---- DATA SECTION
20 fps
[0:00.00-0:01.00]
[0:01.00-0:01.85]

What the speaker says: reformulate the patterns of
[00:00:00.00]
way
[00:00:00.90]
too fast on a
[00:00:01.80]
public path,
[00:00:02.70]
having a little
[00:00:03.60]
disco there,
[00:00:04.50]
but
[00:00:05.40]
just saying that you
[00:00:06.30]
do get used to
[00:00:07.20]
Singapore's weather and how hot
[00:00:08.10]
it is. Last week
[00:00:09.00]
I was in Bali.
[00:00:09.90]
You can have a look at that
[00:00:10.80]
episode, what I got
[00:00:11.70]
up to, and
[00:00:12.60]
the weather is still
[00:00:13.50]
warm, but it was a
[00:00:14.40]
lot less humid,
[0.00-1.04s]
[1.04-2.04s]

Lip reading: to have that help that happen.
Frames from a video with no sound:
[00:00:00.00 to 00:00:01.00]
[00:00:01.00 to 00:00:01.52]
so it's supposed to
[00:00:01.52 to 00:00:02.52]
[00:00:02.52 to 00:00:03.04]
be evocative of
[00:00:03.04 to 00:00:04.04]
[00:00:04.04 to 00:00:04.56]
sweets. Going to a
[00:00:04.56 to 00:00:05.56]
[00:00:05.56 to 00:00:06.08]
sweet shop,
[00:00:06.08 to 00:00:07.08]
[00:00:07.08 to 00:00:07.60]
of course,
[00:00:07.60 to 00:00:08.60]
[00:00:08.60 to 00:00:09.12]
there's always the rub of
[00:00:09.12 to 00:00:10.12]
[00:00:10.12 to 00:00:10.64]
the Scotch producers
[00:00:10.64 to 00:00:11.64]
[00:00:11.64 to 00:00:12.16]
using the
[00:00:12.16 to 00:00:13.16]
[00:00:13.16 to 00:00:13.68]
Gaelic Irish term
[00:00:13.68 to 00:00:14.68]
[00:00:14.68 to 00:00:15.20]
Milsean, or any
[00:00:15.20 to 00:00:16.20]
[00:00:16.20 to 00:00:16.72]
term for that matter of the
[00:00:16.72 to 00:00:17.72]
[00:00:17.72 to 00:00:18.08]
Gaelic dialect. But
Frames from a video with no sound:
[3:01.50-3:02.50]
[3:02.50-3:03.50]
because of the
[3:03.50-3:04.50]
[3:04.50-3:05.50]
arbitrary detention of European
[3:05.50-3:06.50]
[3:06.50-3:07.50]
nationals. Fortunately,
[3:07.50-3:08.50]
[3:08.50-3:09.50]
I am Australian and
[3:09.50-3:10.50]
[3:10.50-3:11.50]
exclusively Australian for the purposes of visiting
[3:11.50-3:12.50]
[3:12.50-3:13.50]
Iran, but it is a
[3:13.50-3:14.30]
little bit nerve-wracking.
--------
### TASK INSTRUCTIONS
All of the material is to be duplicated exactly.

### EXERCISE RESPONSE
20 fps
[0:00.00-0:01.00]
[0:01.00-0:01.85]

What the speaker says: reformulate the patterns of
[00:00:00.00]
way
[00:00:00.90]
too fast on a
[00:00:01.80]
public path,
[00:00:02.70]
having a little
[00:00:03.60]
disco there,
[00:00:04.50]
but
[00:00:05.40]
just saying that you
[00:00:06.30]
do get used to
[00:00:07.20]
Singapore's weather and how hot
[00:00:08.10]
it is. Last week
[00:00:09.00]
I was in Bali.
[00:00:09.90]
You can have a look at that
[00:00:10.80]
episode, what I got
[00:00:11.70]
up to, and
[00:00:12.60]
the weather is still
[00:00:13.50]
warm, but it was a
[00:00:14.40]
lot less humid,
[0.00-1.04s]
[1.04-2.04s]

Lip reading: to have that help that happen.
Frames from a video with no sound:
[00:00:00.00 to 00:00:01.00]
[00:00:01.00 to 00:00:01.52]
so it's supposed to
[00:00:01.52 to 00:00:02.52]
[00:00:02.52 to 00:00:03.04]
be evocative of
[00:00:03.04 to 00:00:04.04]
[00:00:04.04 to 00:00:04.56]
sweets. Going to a
[00:00:04.56 to 00:00:05.56]
[00:00:05.56 to 00:00:06.08]
sweet shop,
[00:00:06.08 to 00:00:07.08]
[00:00:07.08 to 00:00:07.60]
of course,
[00:00:07.60 to 00:00:08.60]
[00:00:08.60 to 00:00:09.12]
there's always the rub of
[00:00:09.12 to 00:00:10.12]
[00:00:10.12 to 00:00:10.64]
the Scotch producers
[00:00:10.64 to 00:00:11.64]
[00:00:11.64 to 00:00:12.16]
using the
[00:00:12.16 to 00:00:13.16]
[00:00:13.16 to 00:00:13.68]
Gaelic Irish term
[00:00:13.68 to 00:00:14.68]
[00:00:14.68 to 00:00:15.20]
Milsean, or any
[00:00:15.20 to 00:00:16.20]
[00:00:16.20 to 00:00:16.72]
term for that matter of the
[00:00:16.72 to 00:00:17.72]
[00:00:17.72 to 00:00:18.08]
Gaelic dialect. But
Frames from a video with no sound:
[3:01.50-3:02.50]
[3:02.50-3:03.50]
because of the
[3:03.50-3:04.50]
[3:04.50-3:05.50]
arbitrary detention of European
[3:05.50-3:06.50]
[3:06.50-3:07.50]
nationals. Fortunately,
[3:07.50-3:08.50]
[3:08.50-3:09.50]
I am Australian and
[3:09.50-3:10.50]
[3:10.50-3:11.50]
exclusively Australian for the purposes of visiting
[3:11.50-3:12.50]
[3:12.50-3:13.50]
Iran, but it is a
[3:13.50-3:14.30]
little bit nerve-wracking.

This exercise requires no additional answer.